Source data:

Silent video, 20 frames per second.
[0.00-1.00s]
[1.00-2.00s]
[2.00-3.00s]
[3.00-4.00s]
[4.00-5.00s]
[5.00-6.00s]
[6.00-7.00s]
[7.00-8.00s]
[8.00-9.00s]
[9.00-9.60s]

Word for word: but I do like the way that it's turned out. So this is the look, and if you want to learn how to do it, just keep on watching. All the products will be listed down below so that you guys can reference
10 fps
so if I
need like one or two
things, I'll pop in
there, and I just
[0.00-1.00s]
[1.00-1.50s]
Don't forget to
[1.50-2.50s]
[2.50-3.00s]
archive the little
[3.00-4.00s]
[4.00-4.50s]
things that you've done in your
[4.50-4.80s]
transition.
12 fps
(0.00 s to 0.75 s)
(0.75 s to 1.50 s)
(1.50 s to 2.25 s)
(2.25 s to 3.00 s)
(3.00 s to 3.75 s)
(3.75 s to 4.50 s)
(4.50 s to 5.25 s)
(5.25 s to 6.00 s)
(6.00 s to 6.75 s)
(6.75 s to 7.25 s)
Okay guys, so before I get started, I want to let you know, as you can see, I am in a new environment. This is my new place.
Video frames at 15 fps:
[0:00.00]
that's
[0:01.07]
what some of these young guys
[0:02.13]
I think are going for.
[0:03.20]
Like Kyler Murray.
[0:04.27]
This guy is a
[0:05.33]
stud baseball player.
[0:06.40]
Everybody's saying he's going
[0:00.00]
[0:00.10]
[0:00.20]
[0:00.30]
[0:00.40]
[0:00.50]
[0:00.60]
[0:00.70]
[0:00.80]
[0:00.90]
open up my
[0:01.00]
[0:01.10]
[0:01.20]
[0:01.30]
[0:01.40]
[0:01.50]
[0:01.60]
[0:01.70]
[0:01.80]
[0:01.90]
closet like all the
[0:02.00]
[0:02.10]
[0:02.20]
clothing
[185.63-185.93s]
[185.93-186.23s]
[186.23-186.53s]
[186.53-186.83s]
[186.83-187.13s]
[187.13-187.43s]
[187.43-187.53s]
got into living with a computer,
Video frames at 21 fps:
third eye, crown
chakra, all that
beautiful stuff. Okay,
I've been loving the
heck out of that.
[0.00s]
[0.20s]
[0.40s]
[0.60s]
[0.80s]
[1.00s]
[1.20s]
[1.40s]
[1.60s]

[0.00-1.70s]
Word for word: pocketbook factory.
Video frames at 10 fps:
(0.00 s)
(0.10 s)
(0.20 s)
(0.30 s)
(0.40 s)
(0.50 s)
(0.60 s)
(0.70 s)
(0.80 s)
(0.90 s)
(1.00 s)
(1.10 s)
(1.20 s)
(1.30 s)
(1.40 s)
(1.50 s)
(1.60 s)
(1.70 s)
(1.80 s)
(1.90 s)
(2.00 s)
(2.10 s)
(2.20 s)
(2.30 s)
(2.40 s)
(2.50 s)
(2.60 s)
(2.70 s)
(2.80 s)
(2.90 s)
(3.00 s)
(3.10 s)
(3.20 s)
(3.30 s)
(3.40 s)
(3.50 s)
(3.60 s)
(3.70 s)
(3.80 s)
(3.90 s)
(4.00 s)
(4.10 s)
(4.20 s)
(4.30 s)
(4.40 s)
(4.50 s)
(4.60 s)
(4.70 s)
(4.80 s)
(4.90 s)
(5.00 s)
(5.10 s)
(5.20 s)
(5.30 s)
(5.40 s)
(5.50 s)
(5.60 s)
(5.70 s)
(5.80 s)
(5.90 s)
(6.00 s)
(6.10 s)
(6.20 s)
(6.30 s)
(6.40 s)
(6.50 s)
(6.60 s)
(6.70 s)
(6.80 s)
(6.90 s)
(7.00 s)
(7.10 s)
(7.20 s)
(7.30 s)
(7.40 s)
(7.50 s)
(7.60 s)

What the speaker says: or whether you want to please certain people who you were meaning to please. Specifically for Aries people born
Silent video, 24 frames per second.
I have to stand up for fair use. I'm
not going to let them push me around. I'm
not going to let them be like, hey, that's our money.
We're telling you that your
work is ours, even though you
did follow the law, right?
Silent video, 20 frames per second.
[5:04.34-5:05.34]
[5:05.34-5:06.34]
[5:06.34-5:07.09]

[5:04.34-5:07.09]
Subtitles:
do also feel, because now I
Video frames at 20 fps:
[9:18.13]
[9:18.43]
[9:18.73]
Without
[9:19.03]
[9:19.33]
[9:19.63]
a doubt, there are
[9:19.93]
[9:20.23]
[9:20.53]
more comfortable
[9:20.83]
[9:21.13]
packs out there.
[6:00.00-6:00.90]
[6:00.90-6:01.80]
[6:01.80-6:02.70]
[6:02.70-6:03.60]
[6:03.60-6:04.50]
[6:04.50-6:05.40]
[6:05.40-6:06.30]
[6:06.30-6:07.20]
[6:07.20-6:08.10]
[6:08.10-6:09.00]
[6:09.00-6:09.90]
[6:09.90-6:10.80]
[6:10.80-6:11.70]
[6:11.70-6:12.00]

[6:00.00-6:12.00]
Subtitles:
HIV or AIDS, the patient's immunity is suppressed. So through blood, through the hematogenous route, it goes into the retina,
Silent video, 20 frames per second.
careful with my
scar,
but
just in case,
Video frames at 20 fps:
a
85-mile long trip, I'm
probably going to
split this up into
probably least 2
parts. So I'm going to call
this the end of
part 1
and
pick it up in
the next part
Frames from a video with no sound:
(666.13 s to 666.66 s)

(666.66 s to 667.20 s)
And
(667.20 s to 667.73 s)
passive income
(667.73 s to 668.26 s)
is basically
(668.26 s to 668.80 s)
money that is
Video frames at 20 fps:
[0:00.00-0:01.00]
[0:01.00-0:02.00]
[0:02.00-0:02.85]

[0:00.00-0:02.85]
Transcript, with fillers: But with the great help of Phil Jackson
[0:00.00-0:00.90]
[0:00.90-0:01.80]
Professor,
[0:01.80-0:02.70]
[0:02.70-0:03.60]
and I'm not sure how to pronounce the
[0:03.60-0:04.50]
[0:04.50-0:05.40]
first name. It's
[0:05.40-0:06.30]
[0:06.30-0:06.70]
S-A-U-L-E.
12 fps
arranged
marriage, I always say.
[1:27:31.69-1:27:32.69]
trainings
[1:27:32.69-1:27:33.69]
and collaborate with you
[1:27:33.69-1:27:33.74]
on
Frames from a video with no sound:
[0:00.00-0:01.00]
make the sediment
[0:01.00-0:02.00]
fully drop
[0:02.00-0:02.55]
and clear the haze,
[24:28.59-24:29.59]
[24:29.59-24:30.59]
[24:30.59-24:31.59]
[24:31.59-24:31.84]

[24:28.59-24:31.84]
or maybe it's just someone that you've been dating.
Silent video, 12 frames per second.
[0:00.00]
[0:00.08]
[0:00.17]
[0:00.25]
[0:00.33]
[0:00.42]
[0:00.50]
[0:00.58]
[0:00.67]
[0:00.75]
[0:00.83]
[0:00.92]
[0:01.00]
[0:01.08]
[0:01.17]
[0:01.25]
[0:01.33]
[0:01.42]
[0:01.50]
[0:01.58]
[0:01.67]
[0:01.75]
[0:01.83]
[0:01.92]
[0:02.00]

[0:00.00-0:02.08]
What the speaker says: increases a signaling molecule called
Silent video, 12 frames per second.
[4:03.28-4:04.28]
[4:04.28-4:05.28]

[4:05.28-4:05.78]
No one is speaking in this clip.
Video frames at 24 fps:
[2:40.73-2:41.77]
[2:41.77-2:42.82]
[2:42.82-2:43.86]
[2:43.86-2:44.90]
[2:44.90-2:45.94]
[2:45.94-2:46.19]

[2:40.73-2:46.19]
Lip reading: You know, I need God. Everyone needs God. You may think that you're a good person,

WHAT YOU ARE ASKED TO DO
The answer should consist solely of the lines from the first line above through the one with "[9.00-9.60s]", both included, repeated exactly.

ANSWER SPACE
Silent video, 20 frames per second.
[0.00-1.00s]
[1.00-2.00s]
[2.00-3.00s]
[3.00-4.00s]
[4.00-5.00s]
[5.00-6.00s]
[6.00-7.00s]
[7.00-8.00s]
[8.00-9.00s]
[9.00-9.60s]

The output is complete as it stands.